Can Jesse Ventura Force a TSA Submission?

     

Desperation is when once-proud and free Americans like me are reduced to pleading, “Save us, Jesse Ventura, you’re our only hope.”

It’s over three months now since the unelected political appointees heading the TSA made their sexually abusive Hobson’s choice mandatory for American airline customers: either step through a scanner whose potentially cancerous radiation lets TSA agents view your nude body, or adopt guilty-criminal, hands-in-the-air poses, while agents grope you head to toe, genitalia included.

Two months since Homeland Security Secretary Janet Napolitano suggested expanding this to all forms of mass transit. Eight weeks since the House of Representatives voted 417 to 3 in favour of House Resolution 28, supporting exactly that TSA expansion. And mere days since Barack Obama joked about the patdowns in his state of the union address. (Easy for him to laugh, as one of the privileged few exempt from the humiliations TSA imposes on his countrymen.)

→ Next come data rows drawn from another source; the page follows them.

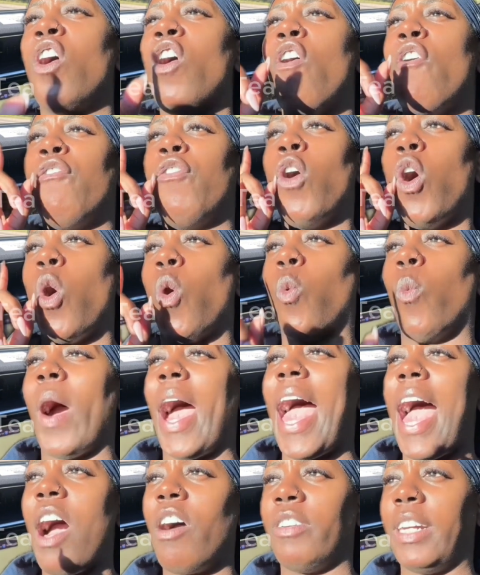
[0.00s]
for a
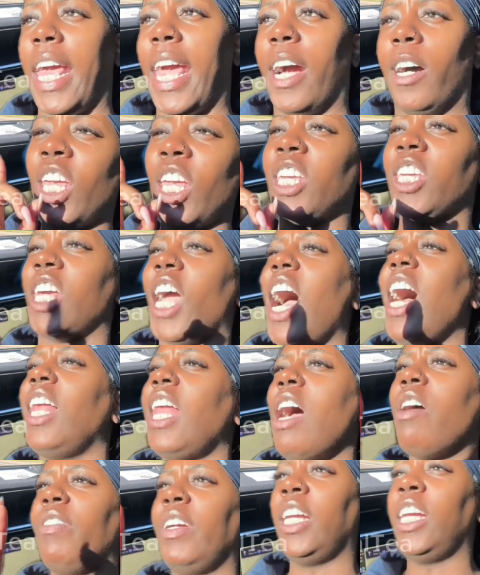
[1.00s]
while now. Y'all
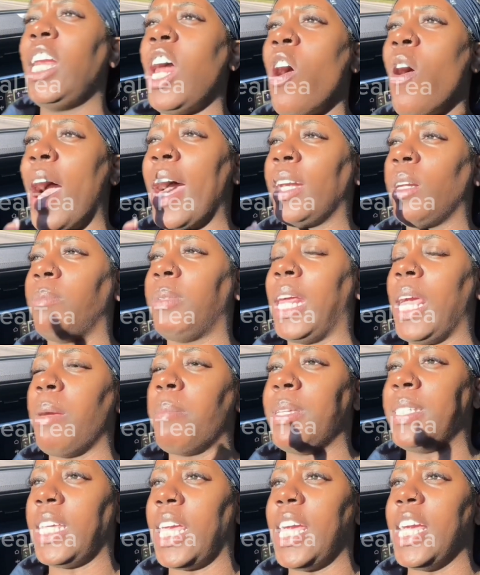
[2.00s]
already know how them
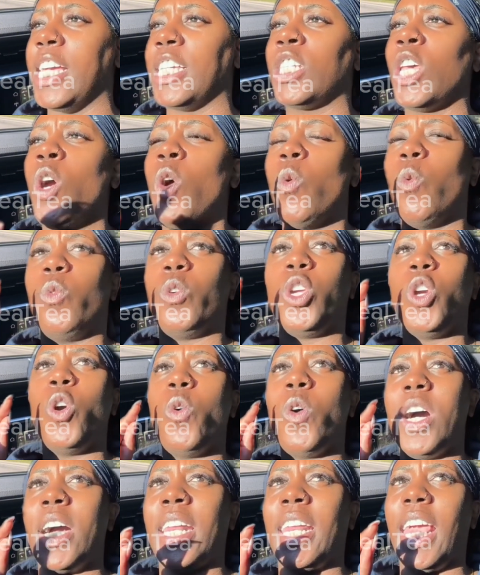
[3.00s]
demons is. When you
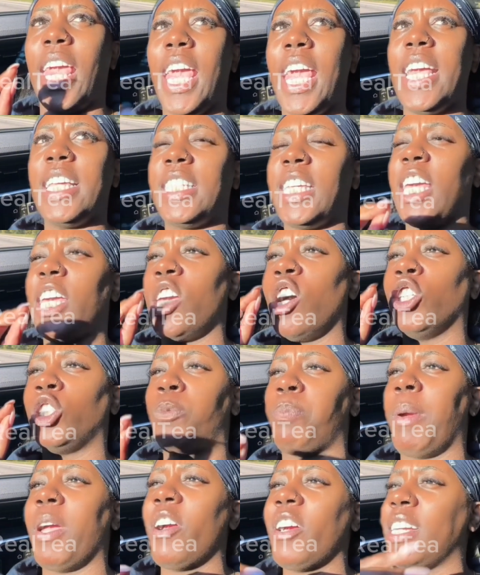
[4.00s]
uneasy and your
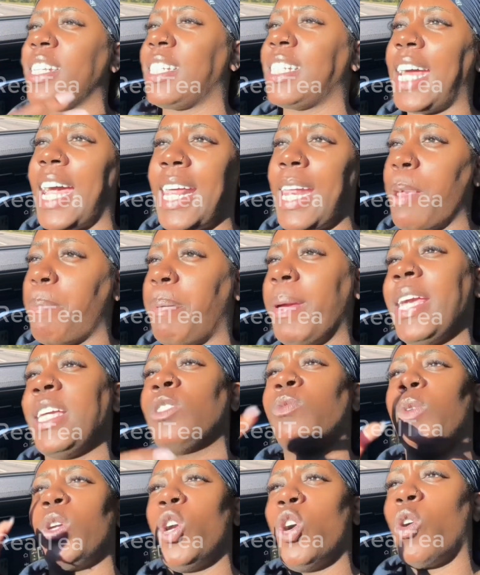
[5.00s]
spirit is not at peace
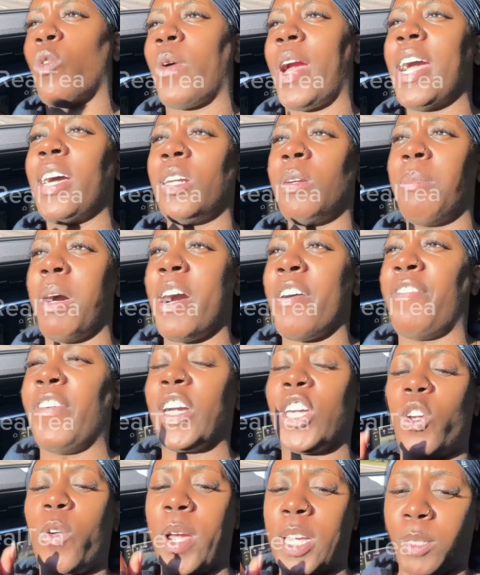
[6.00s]
when you're around a motherfucker
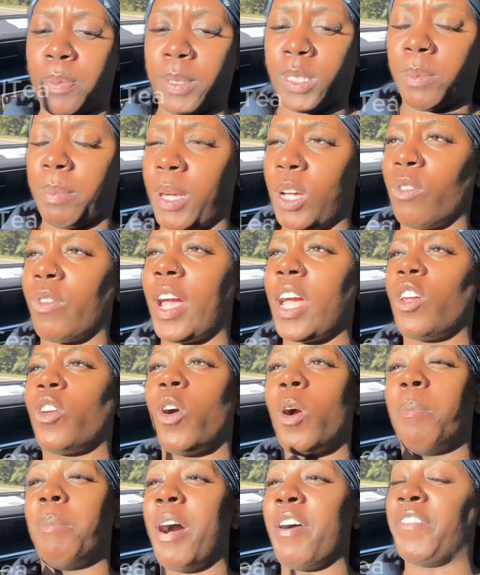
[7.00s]
you ain't supposed to be around, or a
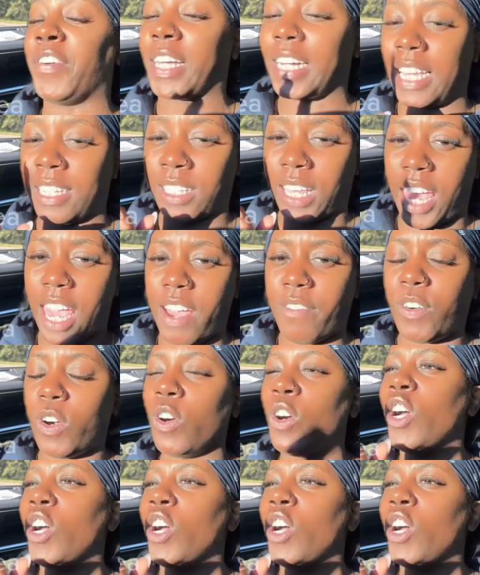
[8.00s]
motherfucker that's evil,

What about the rest of us Americans? I’m one who insists, along with others, “We won’t fly”, so long as TSA abuse remains part of the experience. Yet much of the media insists that makes us stubbornly selfish at best, prudishly insane at worst.

Then, there’s Jesse Ventura, the former pro wrestler and Reform party governor of Minnesota. He doesn’t belong to the “boycott flying” contingent; indeed, he flies several times each week in order to host his TV show, Conspiracy Theory. But Ventura, like millions of Americans, has health problems that force him to rely on medical implants or prosthetics – in his case, a titanium hip replacement that’s set off metal detectors ever since he got it in 2008.

Ventura had no objections when the TSA used a handheld wand to clear him through security, but that changed with the “nude-scan or grope-down” policy last autumn. So, on 25 January 2011, he filed a lawsuit against Homeland Security and TSA for violating his fourth amendment rights against unreasonable search and seizure, claiming the patdowns “exposed him to humiliation and degradation through unwanted touching, gripping and rubbing of the intimate areas of his body.”

No comment from the TSA, though, a few days later, Administrator John Pistole made the unrelated announcement he won’t allow any more airports to opt out of TSA staffing.